Okay, maybe I was a wee bit melodramatic.
Well then, have it your way. I was completely over the top; or off the deep end.
You choose.
Anyway, back to the blogicide. (Note to self: I must copyright that term)
There are several ways that you can destroy your own blog. It might be a slow and gradual demise; or perhaps sudden and decisive.
1. Become boring. Talk about yourself, and nothing else, in the most tedious way possible. Leave no detail unturned.
2. Post rarely. Let entire glacial epochs pass between those posts about your choice of socks.
3. Never link to any other blogs. After all, none of them have cool socks like yours, to keep their feet toasty warm, during those chilly ice ages.
4. Have no comments available on your blog. Why let anyone discuss socks and glaciers when you do it so much better, if somewhat less frequently. Anyway, who's counting?

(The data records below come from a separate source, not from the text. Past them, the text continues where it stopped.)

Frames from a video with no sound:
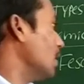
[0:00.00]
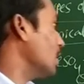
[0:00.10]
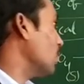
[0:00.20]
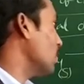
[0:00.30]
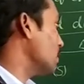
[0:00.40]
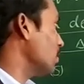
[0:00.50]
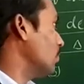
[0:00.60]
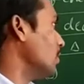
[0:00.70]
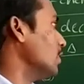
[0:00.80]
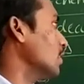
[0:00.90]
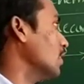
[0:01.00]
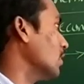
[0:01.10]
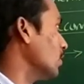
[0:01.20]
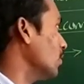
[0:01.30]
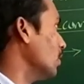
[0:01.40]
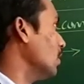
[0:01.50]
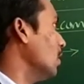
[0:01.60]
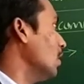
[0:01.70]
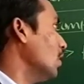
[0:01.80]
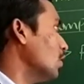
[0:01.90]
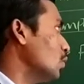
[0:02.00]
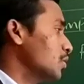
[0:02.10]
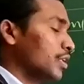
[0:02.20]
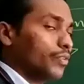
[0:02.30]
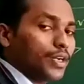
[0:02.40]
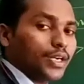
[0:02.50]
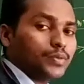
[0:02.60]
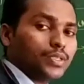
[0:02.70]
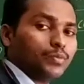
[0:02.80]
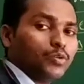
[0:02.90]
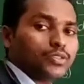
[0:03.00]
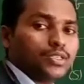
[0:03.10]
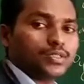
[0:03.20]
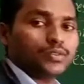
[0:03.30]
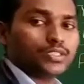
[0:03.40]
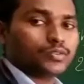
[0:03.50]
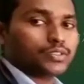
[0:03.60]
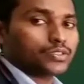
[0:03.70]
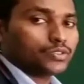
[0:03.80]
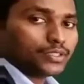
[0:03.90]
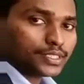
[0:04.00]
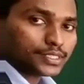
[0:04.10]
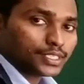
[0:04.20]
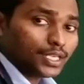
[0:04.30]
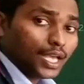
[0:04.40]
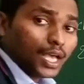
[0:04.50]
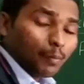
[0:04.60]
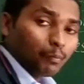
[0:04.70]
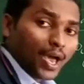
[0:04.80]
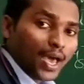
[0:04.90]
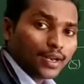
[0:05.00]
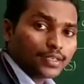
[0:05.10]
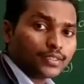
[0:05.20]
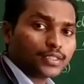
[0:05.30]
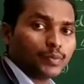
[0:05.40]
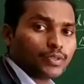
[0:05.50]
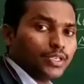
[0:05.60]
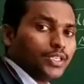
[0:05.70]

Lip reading: Here 1 sulfur, here 2 sulfur atoms on both sides of the equation. So it is a balanced chemical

5. Don't comment on any other blogs. They will be extinct after the thaw, and will have worn out their socks by then anyway.
6. Don't submit your posts to any blog internet carnivals. Those other bloggers will only steal your socks, and pack them in ice, leaving you with cold feet.
7. Only sell your products on your business blog. There is no need to provide information about anything; just your products. They are the best, just like your cool sock selections. Everyone knows that.
8. Never submit your blog to the free blog directories. You don't want your blog to be contaminated by contact with those other icy and sockless blogs, and the visitors they might attract.
9. Don't post on any forums or message boards. Your opinions on foot coverings and ice, are much too valuable to waste on others. They might even have the auadacity to post back about your genius ideas.
10. Accept nor send any e-mail regarding your blog, or any of your posts. Just give them an icy stare and wave your dirty socks at them.
That should kill off your blog.
Fast.
Don't worry, you can always claim extinction.
Just like the wooly mammoth, which did little to adapt either.